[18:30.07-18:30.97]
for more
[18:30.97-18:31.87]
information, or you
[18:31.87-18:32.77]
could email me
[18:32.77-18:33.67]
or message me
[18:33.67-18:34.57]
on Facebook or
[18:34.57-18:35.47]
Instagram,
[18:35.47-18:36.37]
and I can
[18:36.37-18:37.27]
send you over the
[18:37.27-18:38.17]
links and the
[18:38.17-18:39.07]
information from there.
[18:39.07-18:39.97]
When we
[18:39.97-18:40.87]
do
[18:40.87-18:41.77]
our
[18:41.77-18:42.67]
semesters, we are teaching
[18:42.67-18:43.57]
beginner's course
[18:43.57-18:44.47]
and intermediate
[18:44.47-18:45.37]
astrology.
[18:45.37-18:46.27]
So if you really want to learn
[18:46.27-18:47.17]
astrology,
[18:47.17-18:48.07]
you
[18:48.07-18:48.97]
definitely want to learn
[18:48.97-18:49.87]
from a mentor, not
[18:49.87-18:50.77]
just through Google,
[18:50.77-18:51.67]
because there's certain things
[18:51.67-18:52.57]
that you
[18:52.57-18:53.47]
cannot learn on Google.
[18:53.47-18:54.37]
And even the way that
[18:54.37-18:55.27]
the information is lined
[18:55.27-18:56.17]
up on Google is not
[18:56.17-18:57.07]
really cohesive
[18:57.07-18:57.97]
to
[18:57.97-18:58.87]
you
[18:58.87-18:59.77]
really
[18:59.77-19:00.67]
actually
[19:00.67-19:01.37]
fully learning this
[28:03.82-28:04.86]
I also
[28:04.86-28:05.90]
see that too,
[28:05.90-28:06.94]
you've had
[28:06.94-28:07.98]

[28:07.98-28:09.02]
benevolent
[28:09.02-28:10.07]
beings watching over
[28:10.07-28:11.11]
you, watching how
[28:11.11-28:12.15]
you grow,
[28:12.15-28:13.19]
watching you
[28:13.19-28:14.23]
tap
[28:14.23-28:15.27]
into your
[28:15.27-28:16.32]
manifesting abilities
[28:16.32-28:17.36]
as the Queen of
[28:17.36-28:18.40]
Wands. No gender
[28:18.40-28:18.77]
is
***
• _Task prompt_: What are the lines from the one containing "[18:57.07-18:57.97]" to the end of the material above? Return them exactly, and only them.

• _Written answer_:
[18:57.07-18:57.97]
to
[18:57.97-18:58.87]
you
[18:58.87-18:59.77]
really
[18:59.77-19:00.67]
actually
[19:00.67-19:01.37]
fully learning this
[28:03.82-28:04.86]
I also
[28:04.86-28:05.90]
see that too,
[28:05.90-28:06.94]
you've had
[28:06.94-28:07.98]

[28:07.98-28:09.02]
benevolent
[28:09.02-28:10.07]
beings watching over
[28:10.07-28:11.11]
you, watching how
[28:11.11-28:12.15]
you grow,
[28:12.15-28:13.19]
watching you
[28:13.19-28:14.23]
tap
[28:14.23-28:15.27]
into your
[28:15.27-28:16.32]
manifesting abilities
[28:16.32-28:17.36]
as the Queen of
[28:17.36-28:18.40]
Wands. No gender
[28:18.40-28:18.77]
is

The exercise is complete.